A U.S. citizen from Brooklyn who admitted to supporting the Islamic State was resentenced Wednesday to 19 years in prison — a far cry from the 30 to 70 years prosecutors wanted, but nearly five times longer than her original sentence.
Sinmyah Amera Ceasar was sentenced to prison by U.S. district judge Kiyo Matsumoto for providing material support and funds to ISIS, an international terrorist group, obstructing justice while on bail pending her sentencing, and failing to show up in court when she tried to flee from the U.S.
In a news release, Sue J. Bai of the DOJ’s National Security Division said that the resentencing marked the “end of a journey of righteousness which began more than a decade ago.”
Bai stated, “Terrorist groups like ISIS depend on recruiters such as Ceasar to attract, educate, and recruit new followers. The Department is dedicated to holding accountable those who follow a similar course. Our prosecutors, our staff, and the members of the Joint Terrorism Task Force made today possible. We are grateful for the tireless pursuit of justice by their team in this case.”

Ceasar pleaded guilty to the material support charge in February 2017, to the obstruction of justice charge in March 2019, and to the failure to appear charge in October 2022. She had faced up to life in prison in 2019 on the providing material support to ISIS and obstruction of justice.
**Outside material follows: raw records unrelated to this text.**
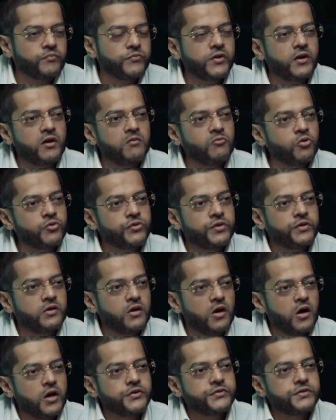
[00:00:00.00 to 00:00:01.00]
there are more than
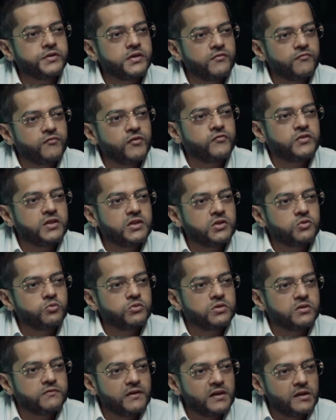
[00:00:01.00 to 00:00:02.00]

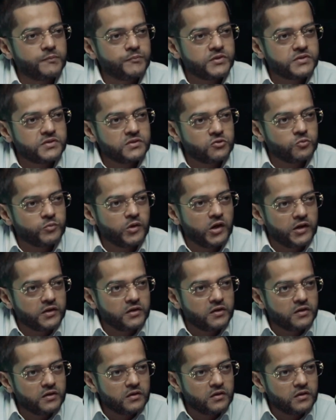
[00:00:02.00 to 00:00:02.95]
152 developers in Dubai.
But U.S. District Judge Jack Weinstein, who died in 2021, sentenced her in 2019 to four years in prison.
Weinstein, citing the testimony of her psychologist, argued that Ceasar “was well on her way to rehabilitation” and that “this will save her as a person.” Ceasar, however, reconnected with ISIS in July 2020 after she was released on supervised probation.
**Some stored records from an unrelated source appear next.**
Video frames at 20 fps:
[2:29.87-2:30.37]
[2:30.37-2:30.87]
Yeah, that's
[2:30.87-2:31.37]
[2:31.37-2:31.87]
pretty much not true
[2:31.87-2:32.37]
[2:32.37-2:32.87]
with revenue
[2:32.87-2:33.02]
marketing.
The 2nd U.S. The 2nd U.S. Circuit Court of Appeals reversed Weinstein’s sentence on August 20, 2021. It called it “shockingly lenient and unsupportable in a legal sense” — and ordered Ceasar to be resentenced. She failed to show up in court on August 20, 2021, and removed her ankle monitor bracelet. She was caught a few days later in New Mexico, hiding.

DOJ stated that Ceasar was trying to escape to Russia and used a messaging application to contact someone in Afghanistan for assistance. She contacted this person on Aug. 26, 2021. This was the day that an ISIS affiliate carried out a suicide attack at Kabul International Airport, Afghanistan, which killed hundreds of people, including 13 U.S. military personnel.
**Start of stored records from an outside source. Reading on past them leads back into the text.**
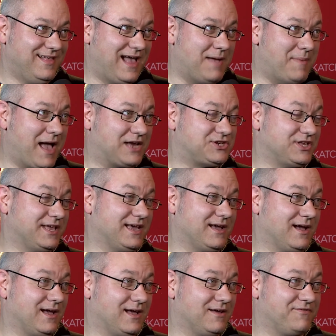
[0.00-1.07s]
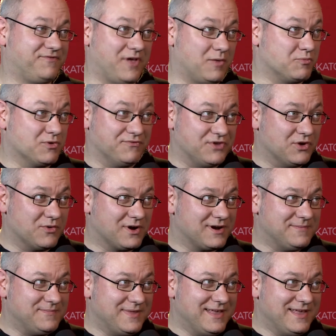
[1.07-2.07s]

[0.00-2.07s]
I'm actually a film reviewer,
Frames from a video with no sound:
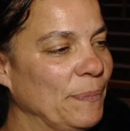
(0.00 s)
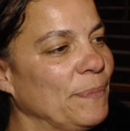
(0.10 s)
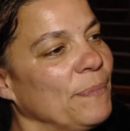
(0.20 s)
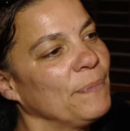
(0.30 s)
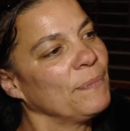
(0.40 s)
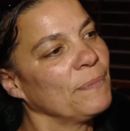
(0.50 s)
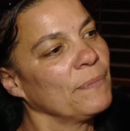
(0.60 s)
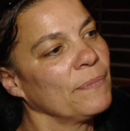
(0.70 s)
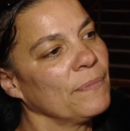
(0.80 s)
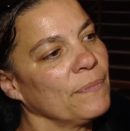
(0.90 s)
Tell us how the
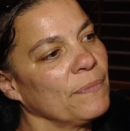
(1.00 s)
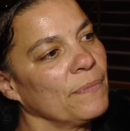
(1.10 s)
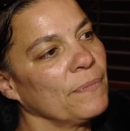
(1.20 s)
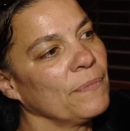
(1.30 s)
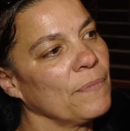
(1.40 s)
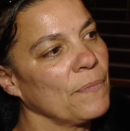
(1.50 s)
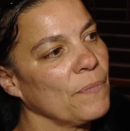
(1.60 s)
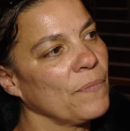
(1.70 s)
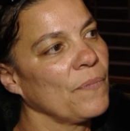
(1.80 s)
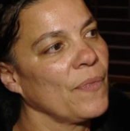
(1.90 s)
search has been going
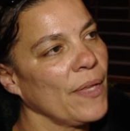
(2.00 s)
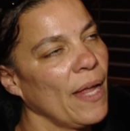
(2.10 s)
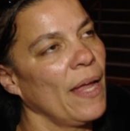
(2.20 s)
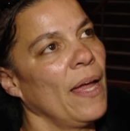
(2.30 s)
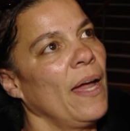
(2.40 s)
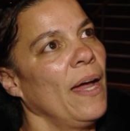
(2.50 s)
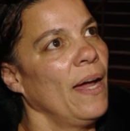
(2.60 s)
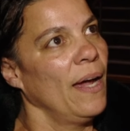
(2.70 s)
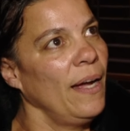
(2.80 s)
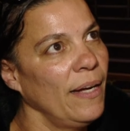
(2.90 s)
so far.
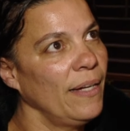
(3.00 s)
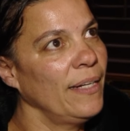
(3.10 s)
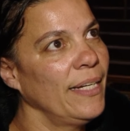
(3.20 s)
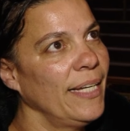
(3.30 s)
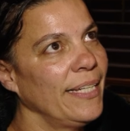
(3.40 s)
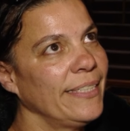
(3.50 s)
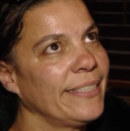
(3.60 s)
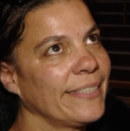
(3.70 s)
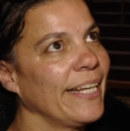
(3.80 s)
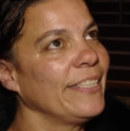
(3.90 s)
Uh,
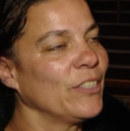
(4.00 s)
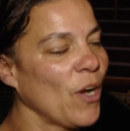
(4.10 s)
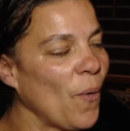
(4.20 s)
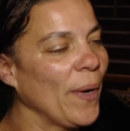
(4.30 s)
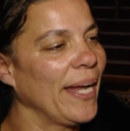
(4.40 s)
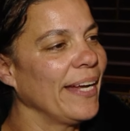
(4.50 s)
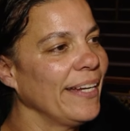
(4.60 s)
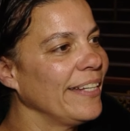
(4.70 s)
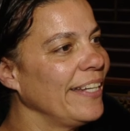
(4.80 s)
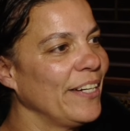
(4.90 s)
it's it's going,
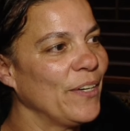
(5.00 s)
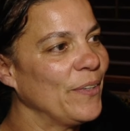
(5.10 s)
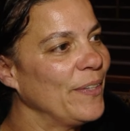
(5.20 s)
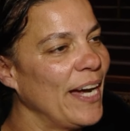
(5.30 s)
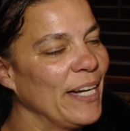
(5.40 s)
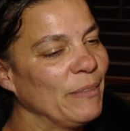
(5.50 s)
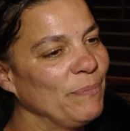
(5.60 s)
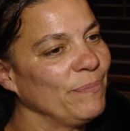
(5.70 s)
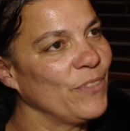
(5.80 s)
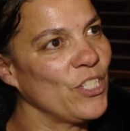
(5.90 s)
you know, um,
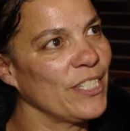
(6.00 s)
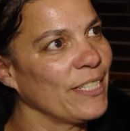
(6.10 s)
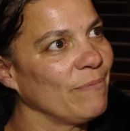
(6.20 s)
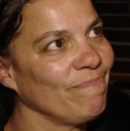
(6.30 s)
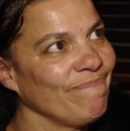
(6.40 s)
just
DOJ stated that even after Ceasar returned to custody in the U.S. Bureau of Prisons Metropolitan Detention Center, Brooklyn, to await sentencing, “she continued to violate Bureau of Prisons institution rules, circumvented phone and email monitoring, and used restrictions on use and communication, and communicated and associated with other ISIS supporter.”
Deirdre Von Dornum, Ceasar’s lawyer, of the Federal Defenders of New York, told the New York Post that she was disappointed by Ceasar’s punishment and acknowledged that her client has mental health issues.
Dornum stated, “Lacking mental health resources and deradicalization experts everyone agrees on- from the FBI mental health experts- the court resorted in incapacitating a traumatized woman who has only ever hurt herself.”